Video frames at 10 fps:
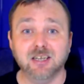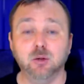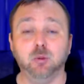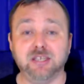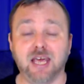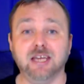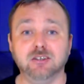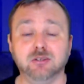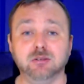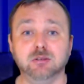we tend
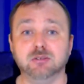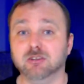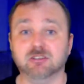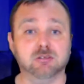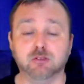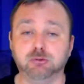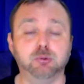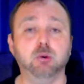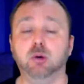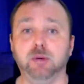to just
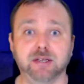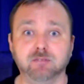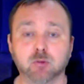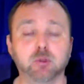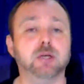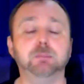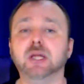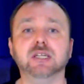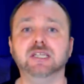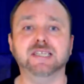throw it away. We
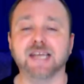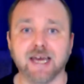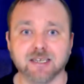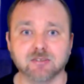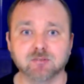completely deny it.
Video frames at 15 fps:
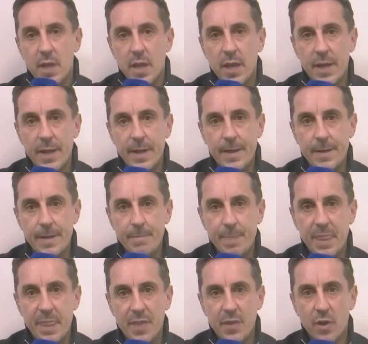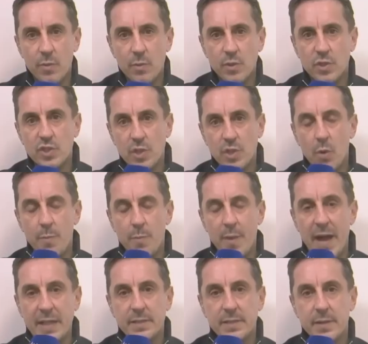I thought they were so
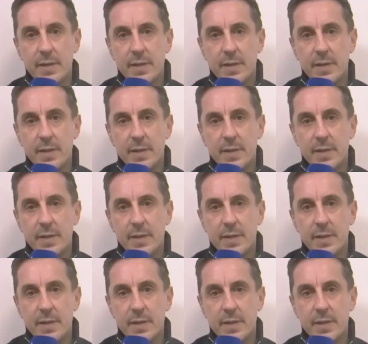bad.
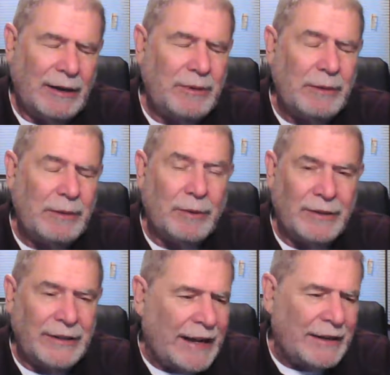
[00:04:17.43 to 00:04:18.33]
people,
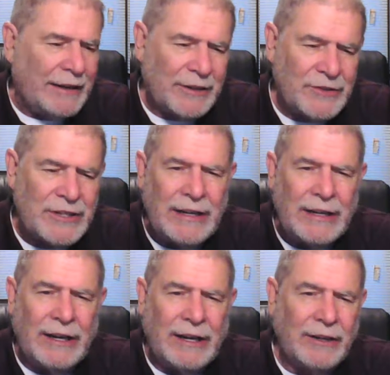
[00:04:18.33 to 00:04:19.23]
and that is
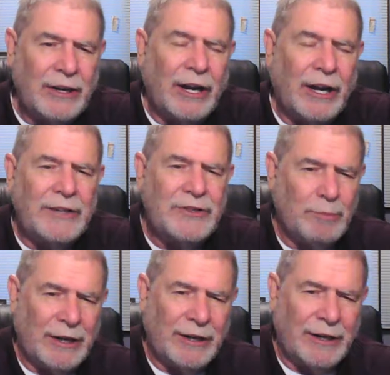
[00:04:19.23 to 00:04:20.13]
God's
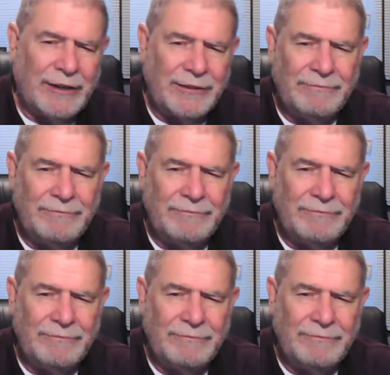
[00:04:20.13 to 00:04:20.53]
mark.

§

Activity: Every line from the one holding "Video frames at 15" through the end of the records above must be reproduced verbatim, pictures excepted.

Solved exercise:
Video frames at 15 fps:
I thought they were so
bad.
[00:04:17.43 to 00:04:18.33]
people,
[00:04:18.33 to 00:04:19.23]
and that is
[00:04:19.23 to 00:04:20.13]
God's
[00:04:20.13 to 00:04:20.53]
mark.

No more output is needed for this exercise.